* WORK REQUEST:
Give the entries back exactly, dropping each image.

* DATASET ENTRIES:

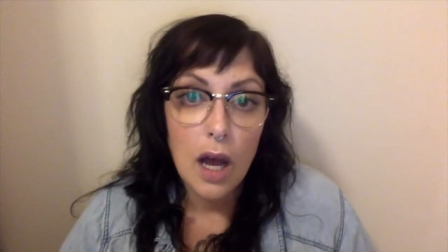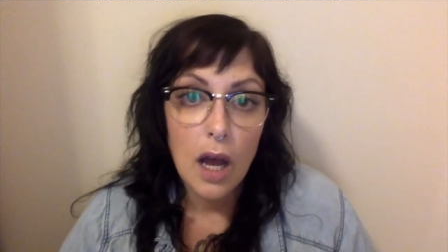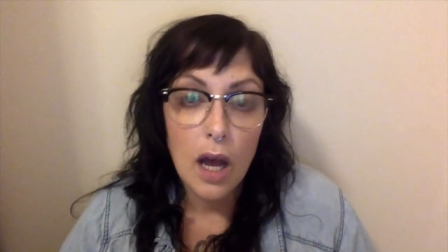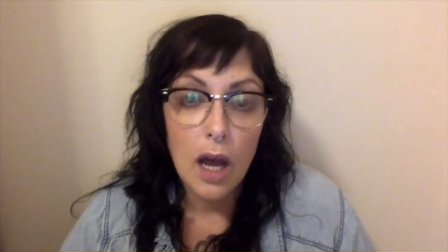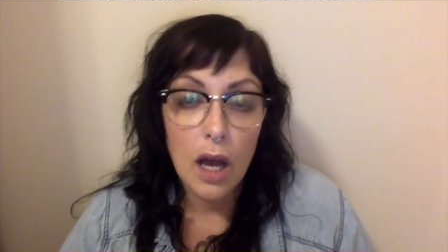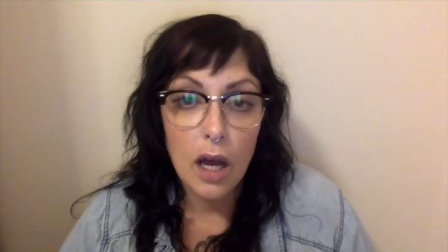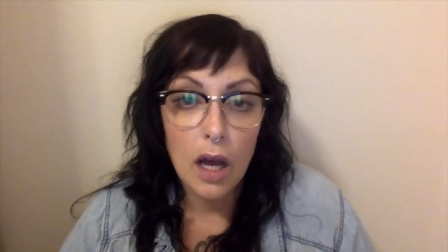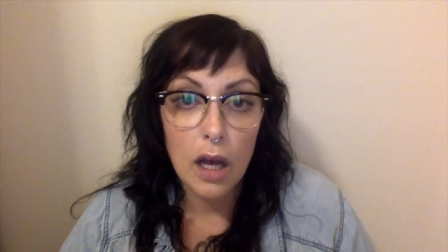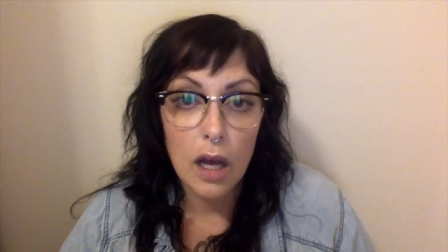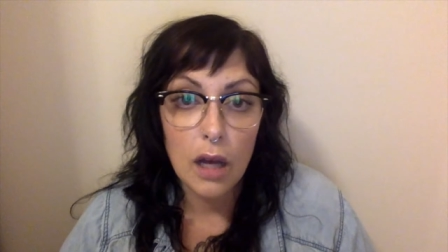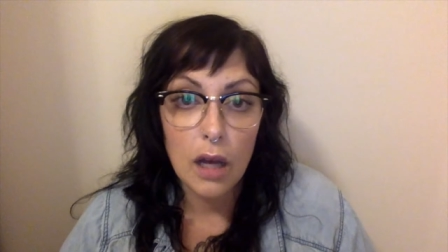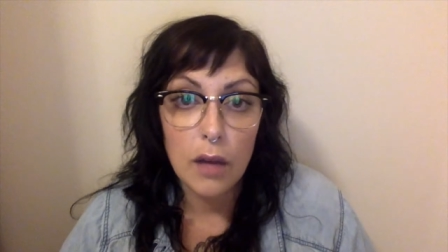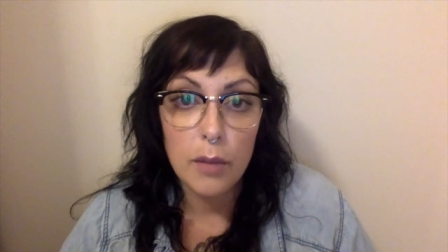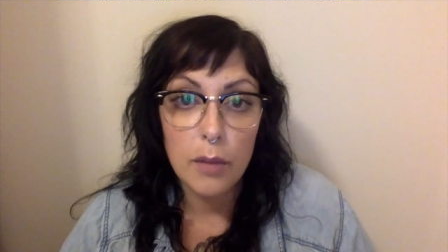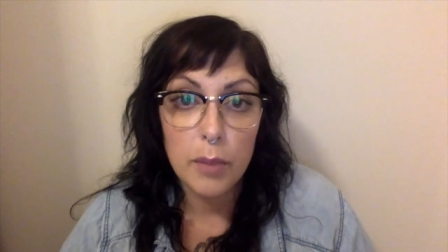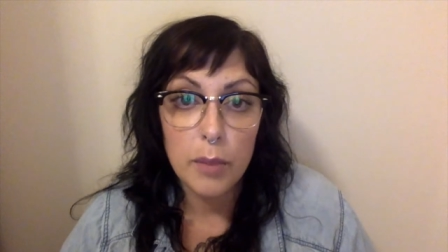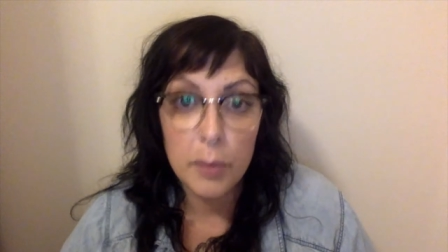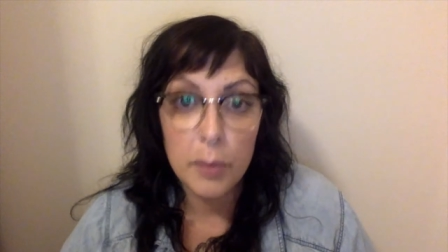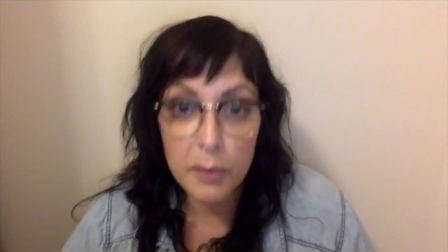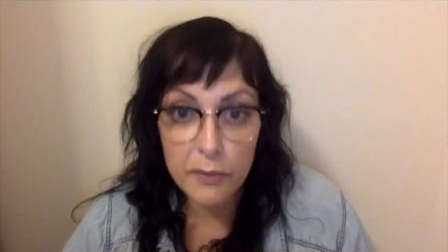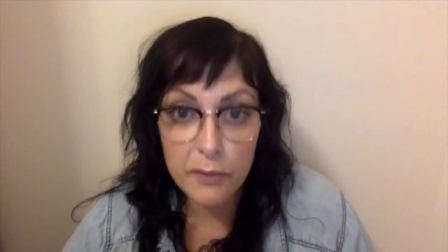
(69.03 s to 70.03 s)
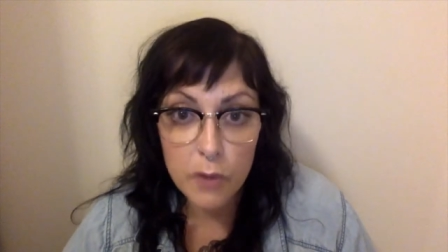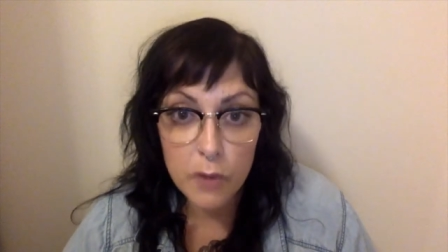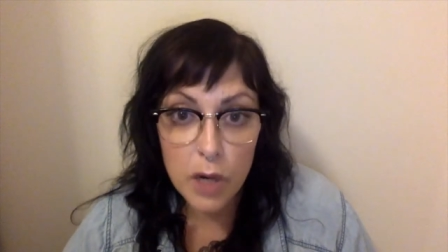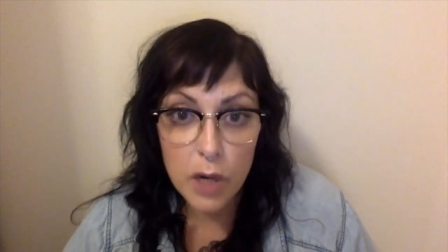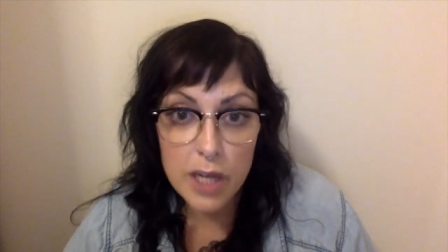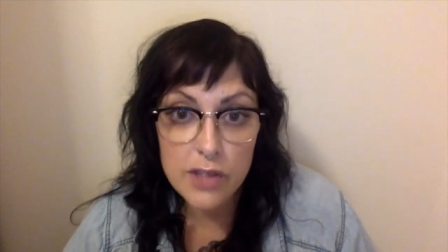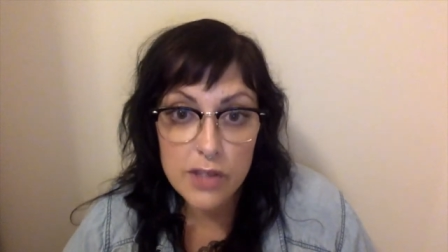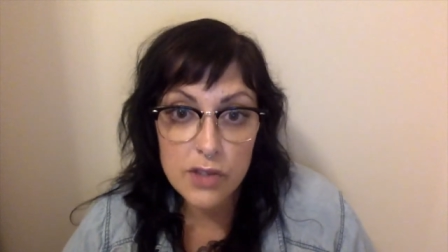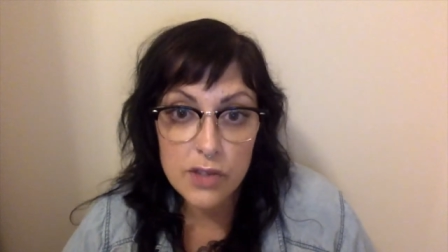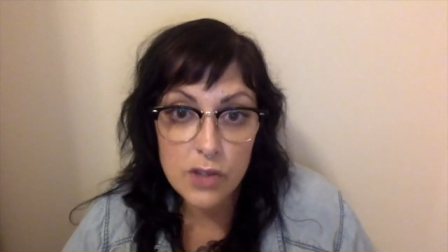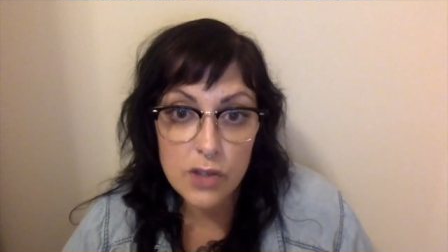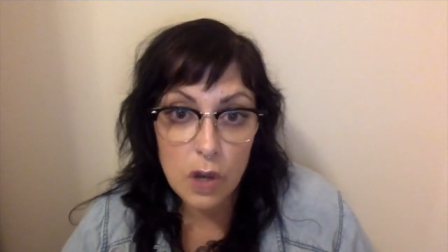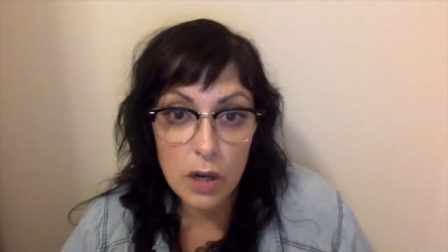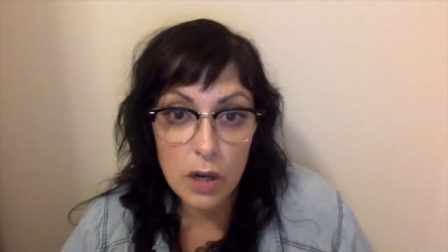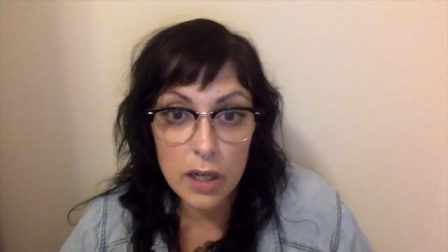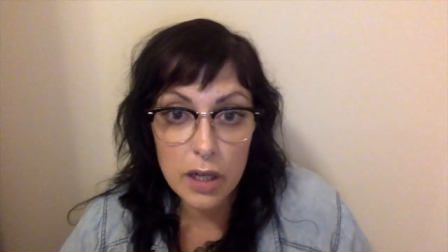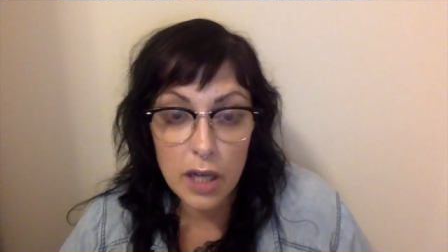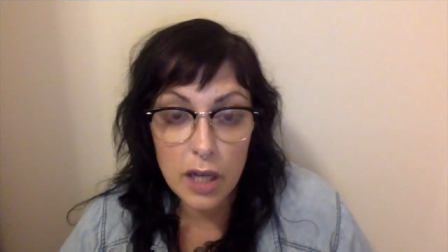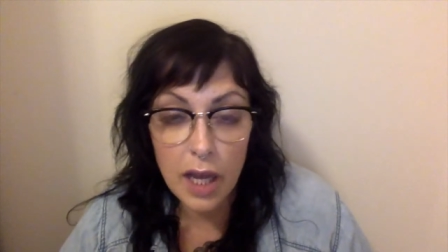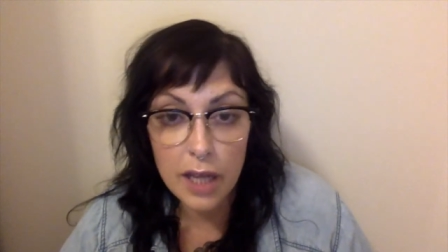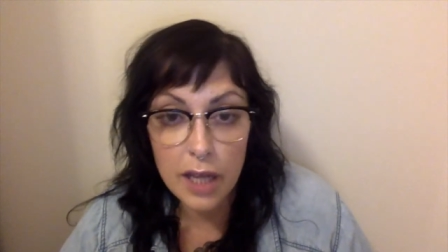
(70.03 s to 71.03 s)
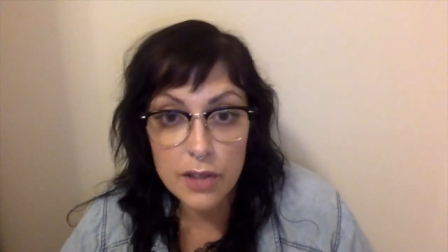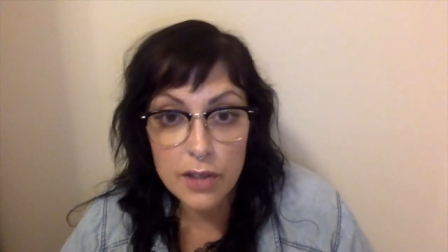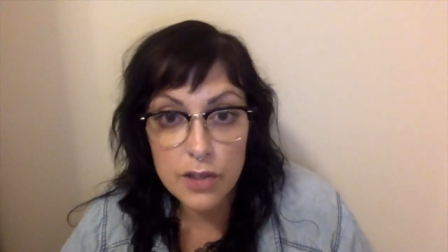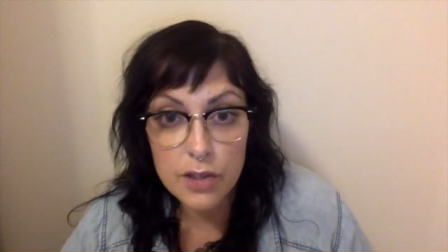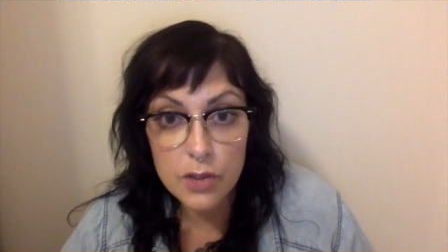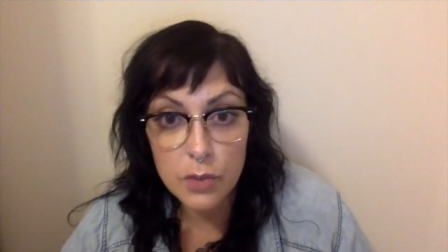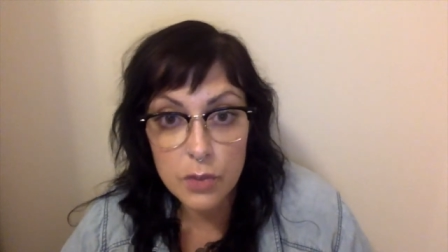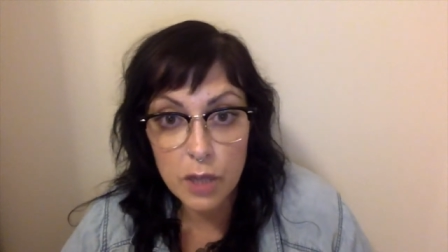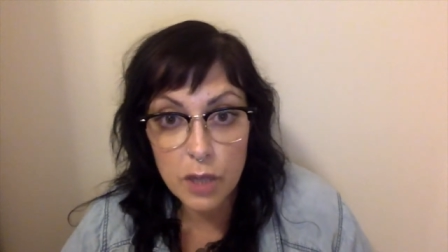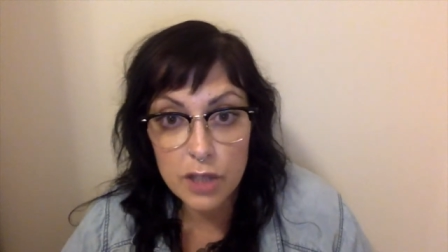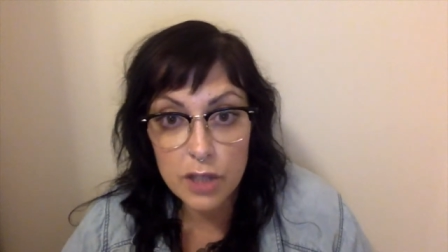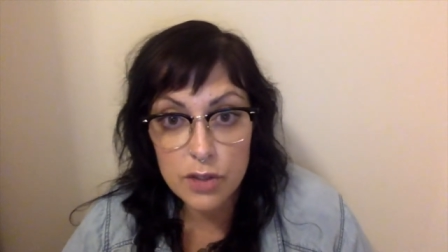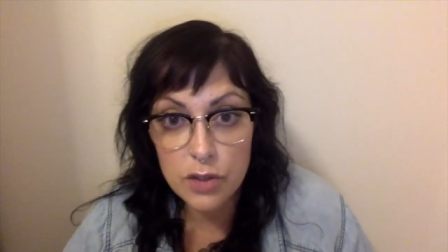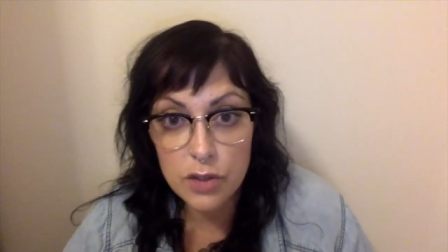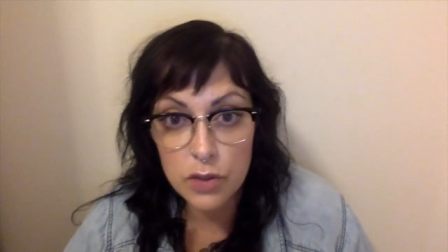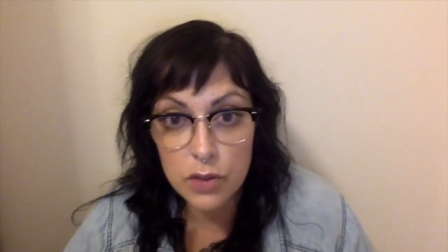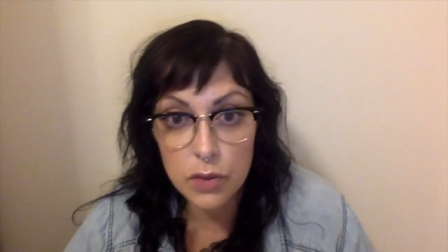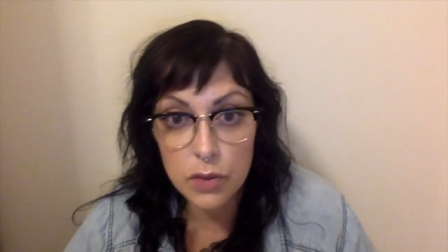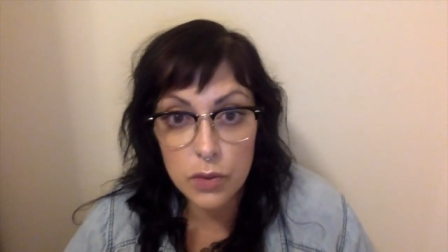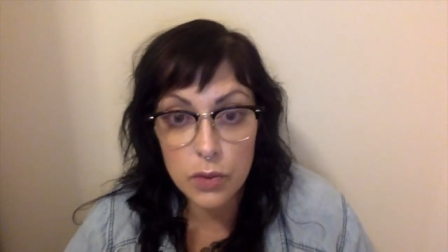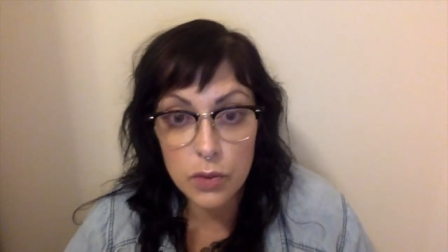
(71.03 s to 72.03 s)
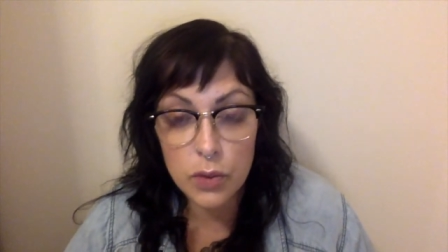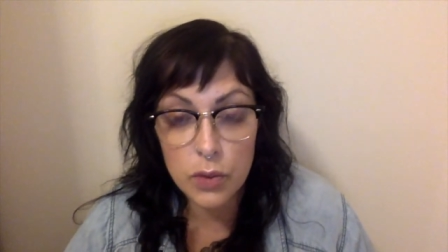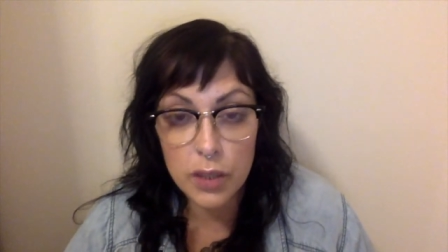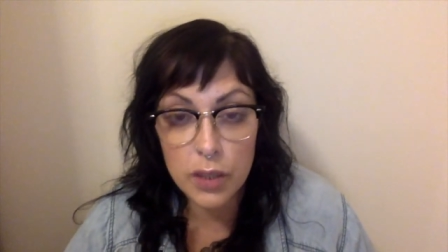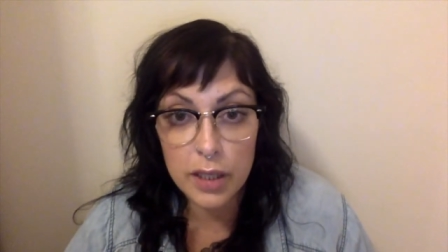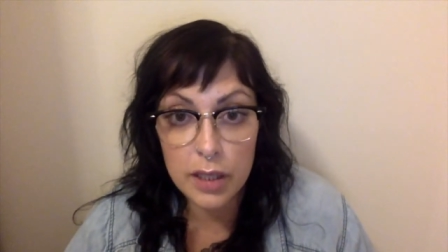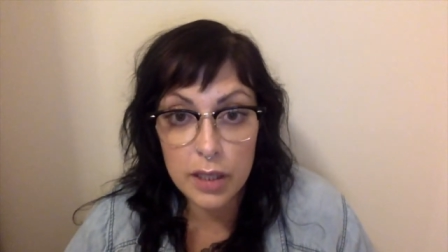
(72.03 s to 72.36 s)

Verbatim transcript: Uh, but before I start, I just want to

* THE ANSWER:
(69.03 s to 70.03 s)
(70.03 s to 71.03 s)
(71.03 s to 72.03 s)
(72.03 s to 72.36 s)

Verbatim transcript: Uh, but before I start, I just want to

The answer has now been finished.